The news that Lucy Wambui was dead came through a Facebook post. The family was alerted a few days after last Christmas that a photo of Wambui was circulating on social media and that she had been found dead in her room in Baghdad, Iraq, where she had been employed as a domestic worker.
“It has been six months of writing to the Iraqi Embassy and travelling from Nyandarua to the city every week to see if we can get help. We have hit a dead end. We do not know what happened to Wambui and how she died,” says Harun Ng’ang’a, Wambui’s brother.
Nothing had prepared the family for the devastating news.
Wambui, a mother of four, had sent a photo of herself dancing during a birthday party that her employer had thrown for her. They were singing and cheering her on. Two days before her death, Wambui had called and said she would be coming home soon. She never did.
The family says they got a call that Wambui had been found dead in her bed, and they also learnt through the agent who had organised for her to go to Iraq that she had changed employers.
“It looks like she fell out with her first employer and was moved to another,” says Ng’ang’a.
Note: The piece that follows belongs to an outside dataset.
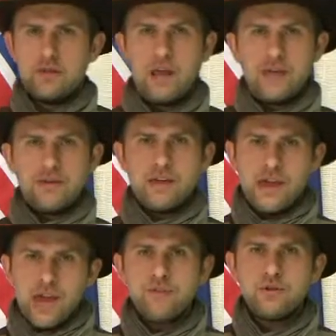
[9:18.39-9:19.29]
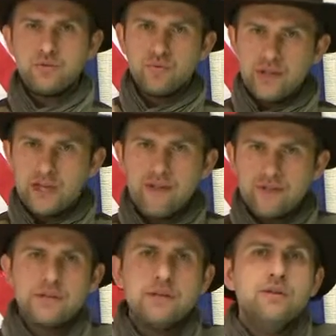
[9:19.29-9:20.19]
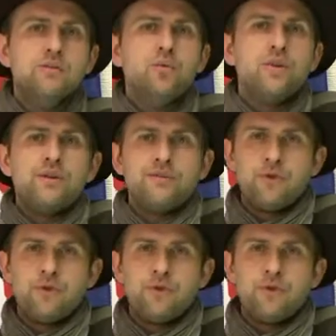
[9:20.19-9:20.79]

And they have to read every single word,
In life, they slave for a living. In death, their bones are prisoners in foreign lands and their families know nothing but pain and grief.
The tales of young women suffering, sick and stranded in the Gulf were this week replayed when several families gathered at the Haki Africa offices, seeking government intervention in helping them find details of their kin who were reported dead or lost in Middle East countries.
Ruth Atieno broke down when talking about her 25-year-old daughter Caroline Aluoch who is said to have committed suicide in Saudi Arabia. Aluoch was a Second Year student at Kisii University.
When her parents could not afford to pay her school fees, she decided to defer her studies and headed to Saudia Arabia as a house help. When she was leaving last November, she told her family that she would be back after one year to continue with her studies. It never happened. When she last called home in January, she sounded scared. She told them her employer was abusive and she wanted to return home.
When the family reached out to the agent who had sub-contracted her, they were reassured that things would stabilise soon.
“We could not find her on phone. We did not know where she was and whether she was safe,” says Atieno.
Then the heartbreaking videos emerged. On WhatsApp, Aluoch sent photos of herself covered in bandages, sobbing and pleading for help. A few days later, the family says, they got a call from an embassy representative that Aluoch had committed suicide.
“She had complained that her employers were beating her because she had refused to sell food in the streets. Her contract was to work as a house girl,” says Atieno.
Since then, they have been travelling from Homa Bay to Nairobi every week, trying to get government officials to help them bring the body back home.
Salima Macharia of Haki Africa, a non-governmental organisation that champions human rights, says the government has not come up with measures to control the many agents who recruit youth and place them with dubious employers.
“We have written many letters to the Foreign Affairs office and other agencies involved, but we have not got any response,” she says.
Jane Kariuki, Foreign Affairs head of communications, says they have prepared an advisory to guide Kenyans who are seeking employment abroad.
“Many young Kenyan women and men have been lured by some unscrupulous recruitment agents who promise them lucrative jobs. Some of these Kenyans have died or have been left homeless after these ordeals,” says a statement released by the ministry.
Kariuki said anyone seeking employment abroad should ensure that the agency recruiting them is registered with the National Employment Authority.